Suicide is one of the most extreme and drastic behaviors faced by psychologists. Because of its severity, psychologists have devoted considerable effort to identifying individuals at risk for suicide and to developing programs that are effective in preventing suicide.
Psychological studies have shown that many popular beliefs about suicide are incorrect. For example, many people erroneously believe that people who threaten suicide never attempt suicide, that all suicide victims truly wish to die, that only the mentally ill commit suicide, that suicide runs in families, and that there are no treatments that can help someone who is suicidal. Because of these and other myths about suicide, it is especially important that psychological studies of suicide continue and that the results of this study be disseminated to the public.
Suicide risk increases in clinically depressed individuals. In depressed patients, suicide risk has been found to be associated with hopelessness: As one's sense of hopelessness increases, one's risk for suicide increases. Since the 1970's, Beck's Hopelessness Scale has been used in efforts to predict risk for suicide among depressed patients. Although the suicide rate has been relatively stable in the United States since the early twentieth century, the suicide rate of young people has increased since the 1960's.
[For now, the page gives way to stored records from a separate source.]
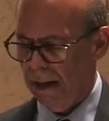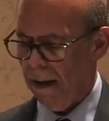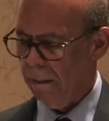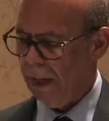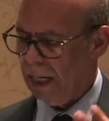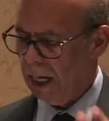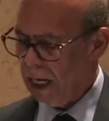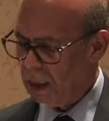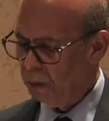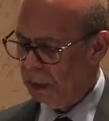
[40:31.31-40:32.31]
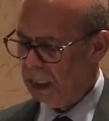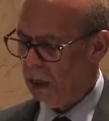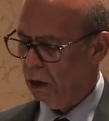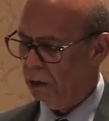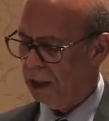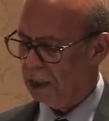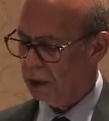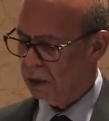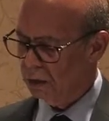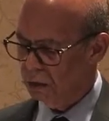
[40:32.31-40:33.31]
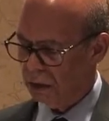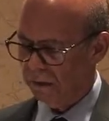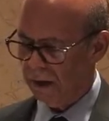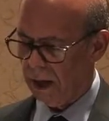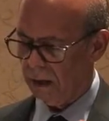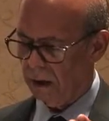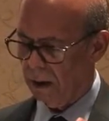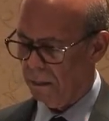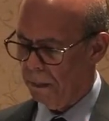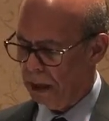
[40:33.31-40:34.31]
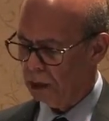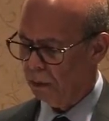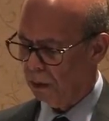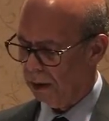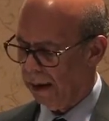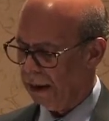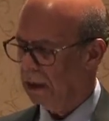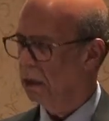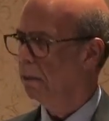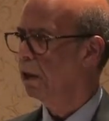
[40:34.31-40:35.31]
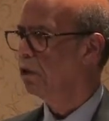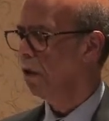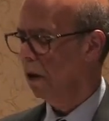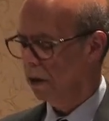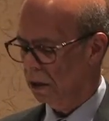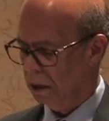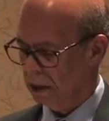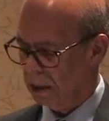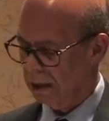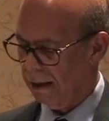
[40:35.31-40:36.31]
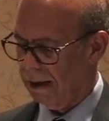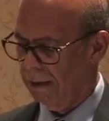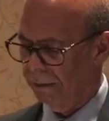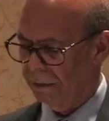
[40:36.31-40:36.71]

And because we know that students of color are much more likely to be drawn to the study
For this reason, depression and suicide among children and adolescents have become major concerns of psychologists. Whereas childhood depression received relatively little attention from psychologists before the 1970's, psychologists have devoted considerable attention to this condition since then. Much of this attention has concerned whether biological, cognitive, and behavioral theories of the causes of depression and approaches to the treatment of depression, which were originally developed and applied to depressed adults, may generalize to children. In the 1980's, psychologists developed several innovative programs that attempt to identify youths who are depressed and experiencing hopelessness, and so may be at risk for suicide; evaluations and refinements of these programs will continue.